Print word for word whatever lies between the first line of the material and the line holding "[00:00:56.60 to 00:00:56.76]", both included, and omit all pictures.

Segment Start: EXERCISE MATERIAL

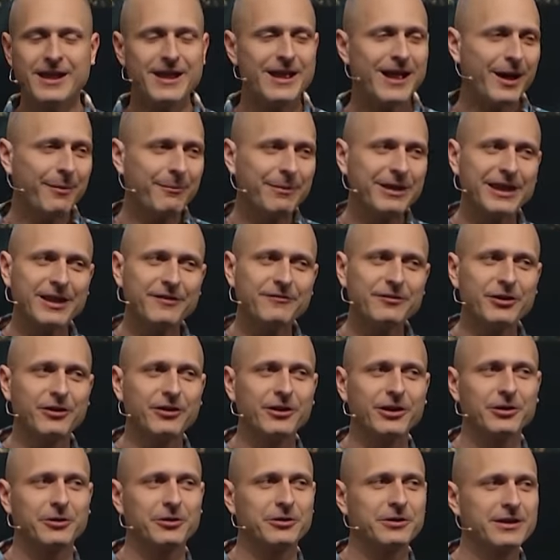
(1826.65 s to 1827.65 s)
Let me give you a
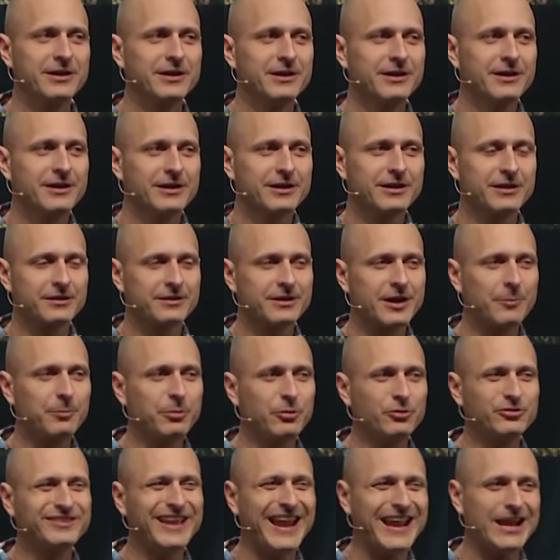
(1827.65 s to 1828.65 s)
little c- couple
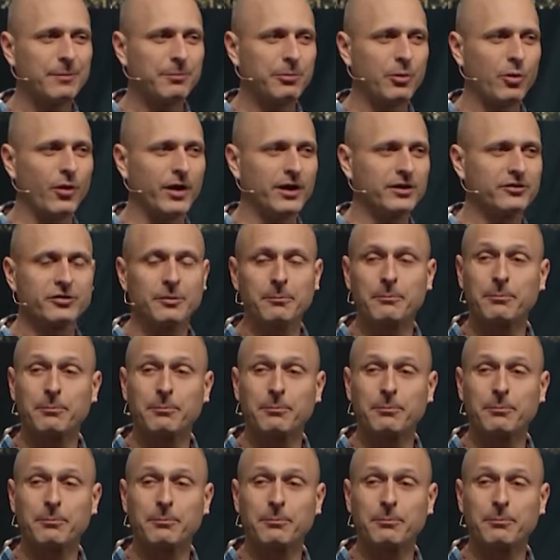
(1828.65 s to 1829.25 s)
data points.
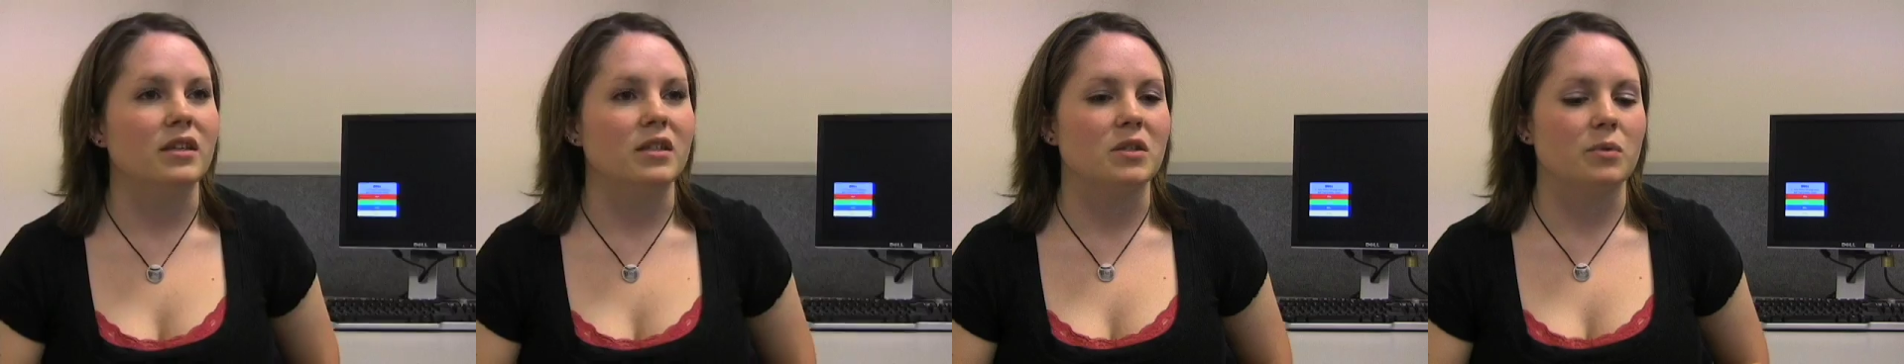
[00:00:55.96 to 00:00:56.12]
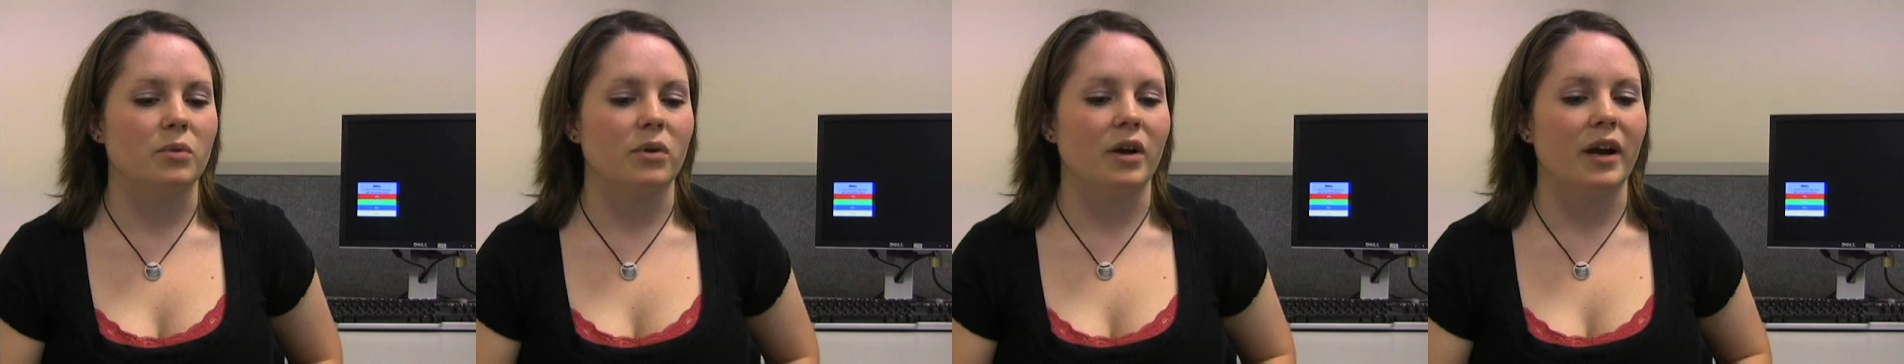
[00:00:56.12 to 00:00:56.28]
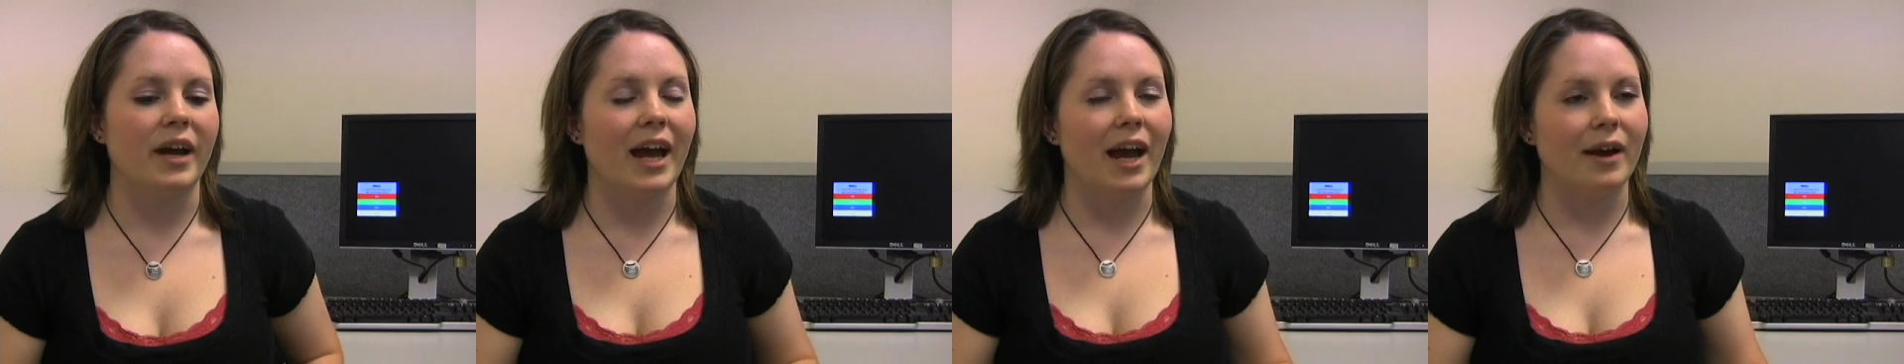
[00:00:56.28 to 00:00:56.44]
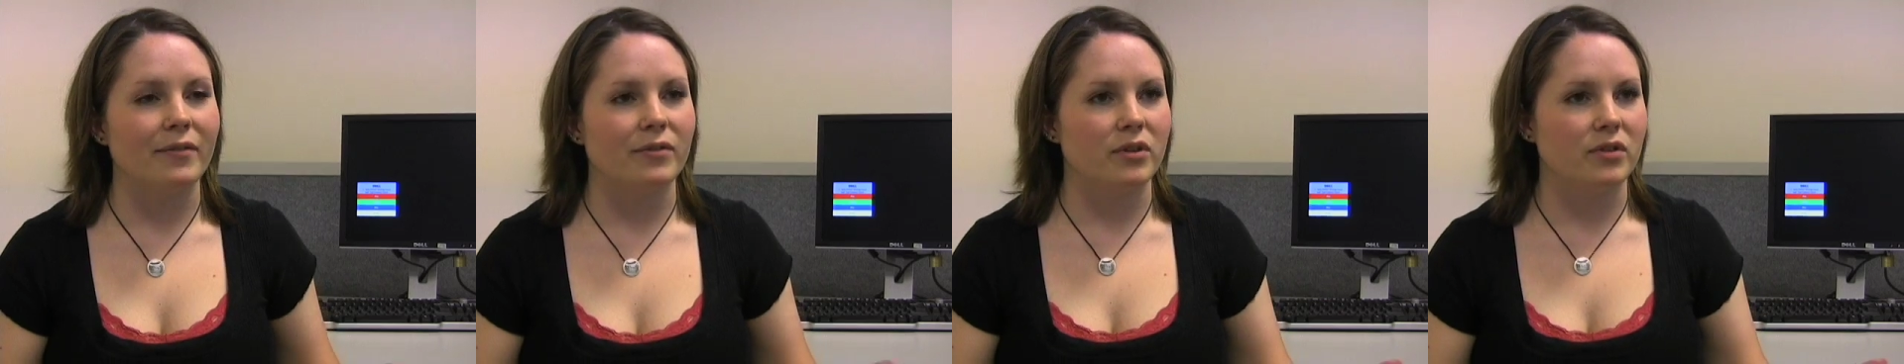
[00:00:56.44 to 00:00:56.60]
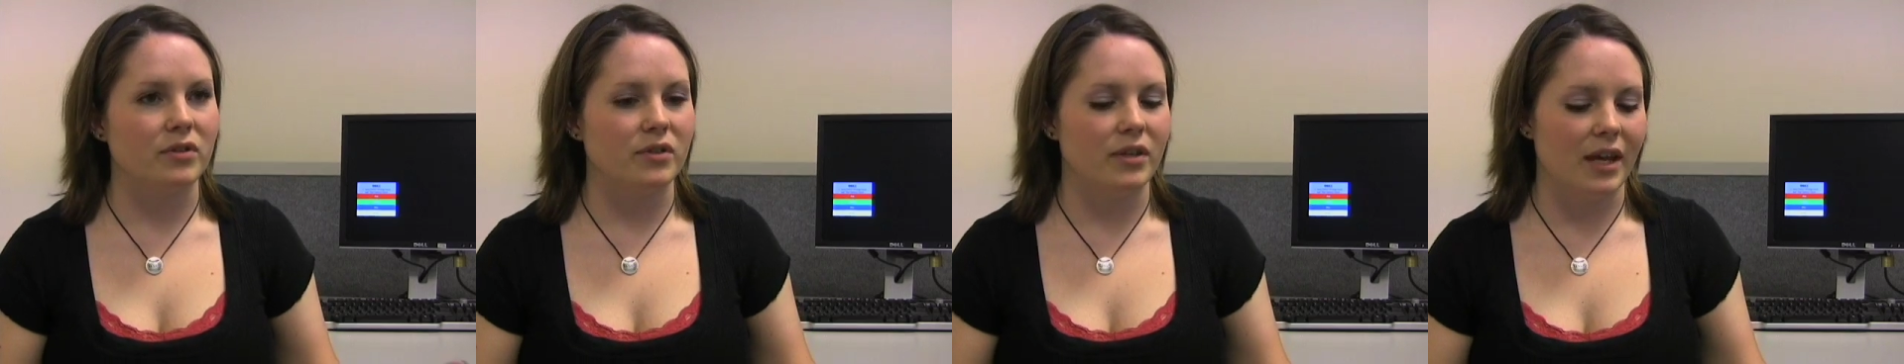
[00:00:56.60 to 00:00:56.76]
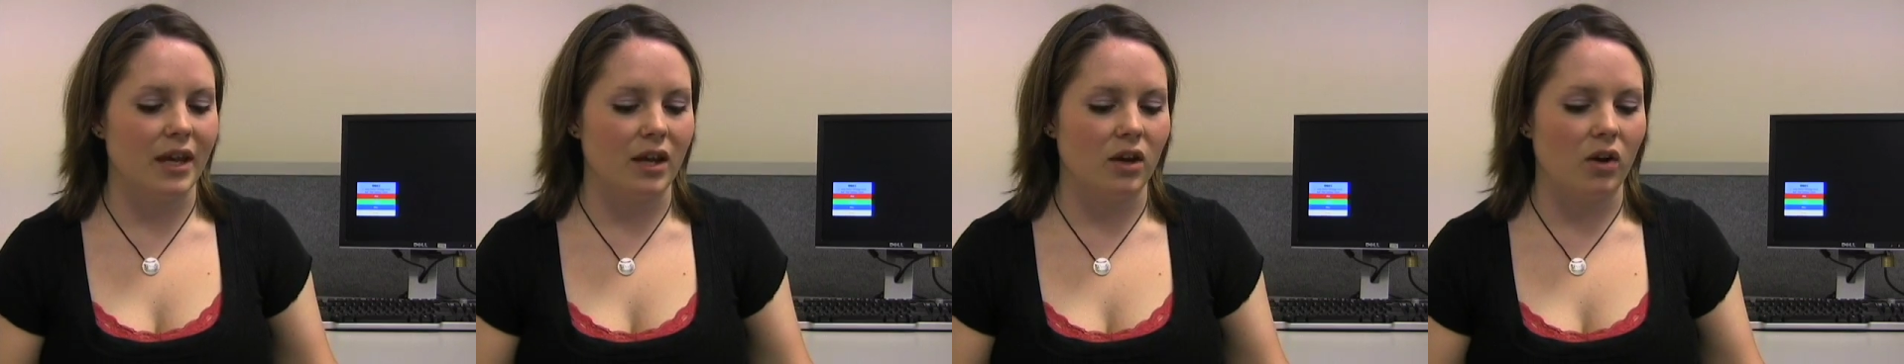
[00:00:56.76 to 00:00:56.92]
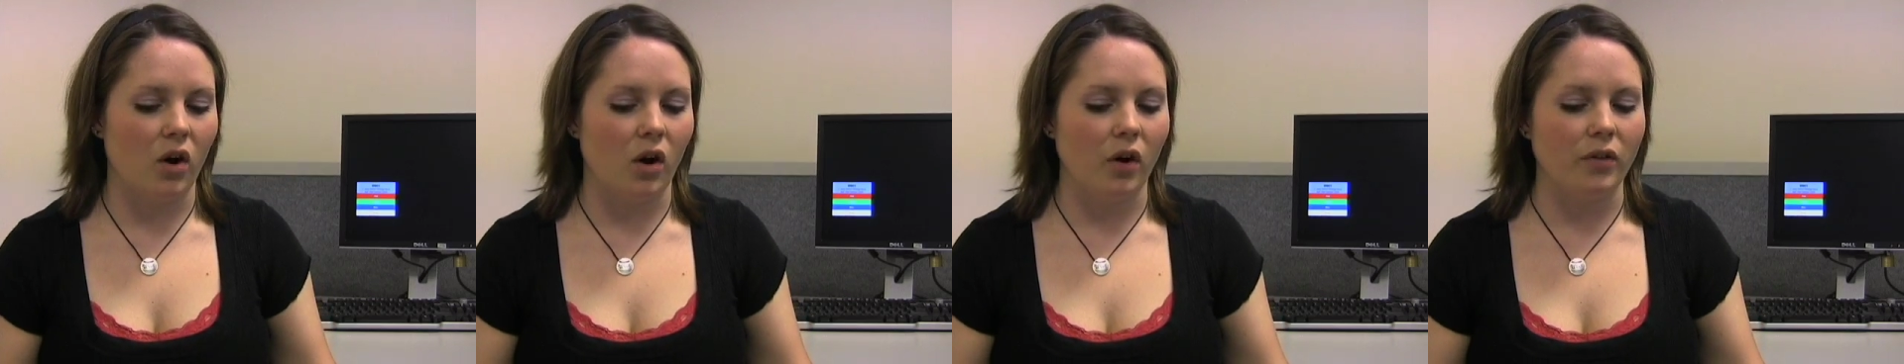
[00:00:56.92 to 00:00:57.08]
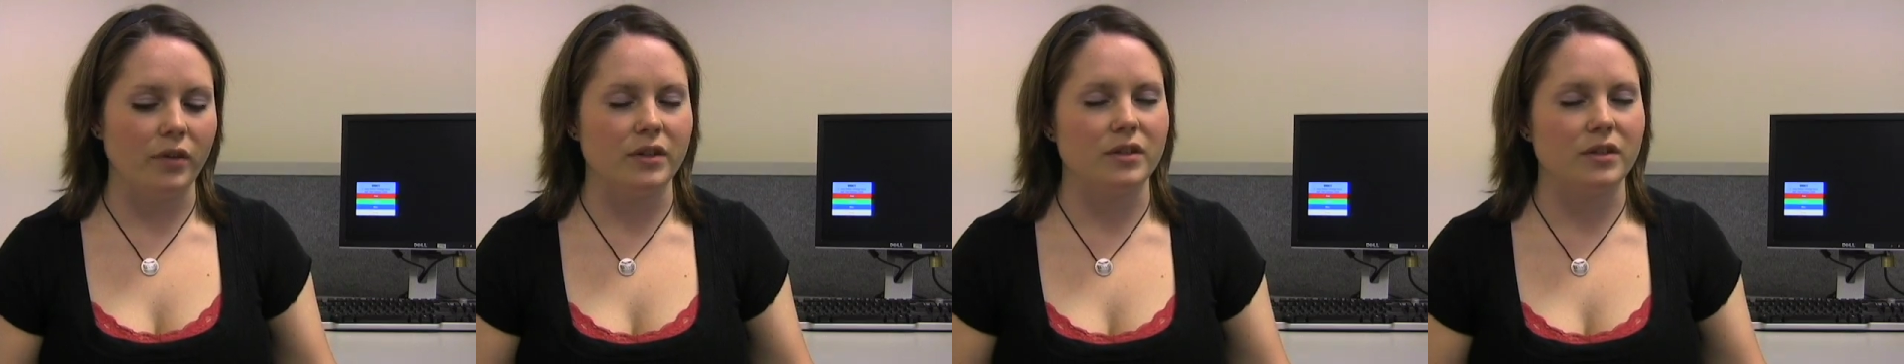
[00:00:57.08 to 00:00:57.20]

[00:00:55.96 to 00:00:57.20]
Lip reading: this, where I have to take all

Segment End: EXERCISE MATERIAL

**RESULT OF THIS TASK**
(1826.65 s to 1827.65 s)
Let me give you a
(1827.65 s to 1828.65 s)
little c- couple
(1828.65 s to 1829.25 s)
data points.
[00:00:55.96 to 00:00:56.12]
[00:00:56.12 to 00:00:56.28]
[00:00:56.28 to 00:00:56.44]
[00:00:56.44 to 00:00:56.60]
[00:00:56.60 to 00:00:56.76]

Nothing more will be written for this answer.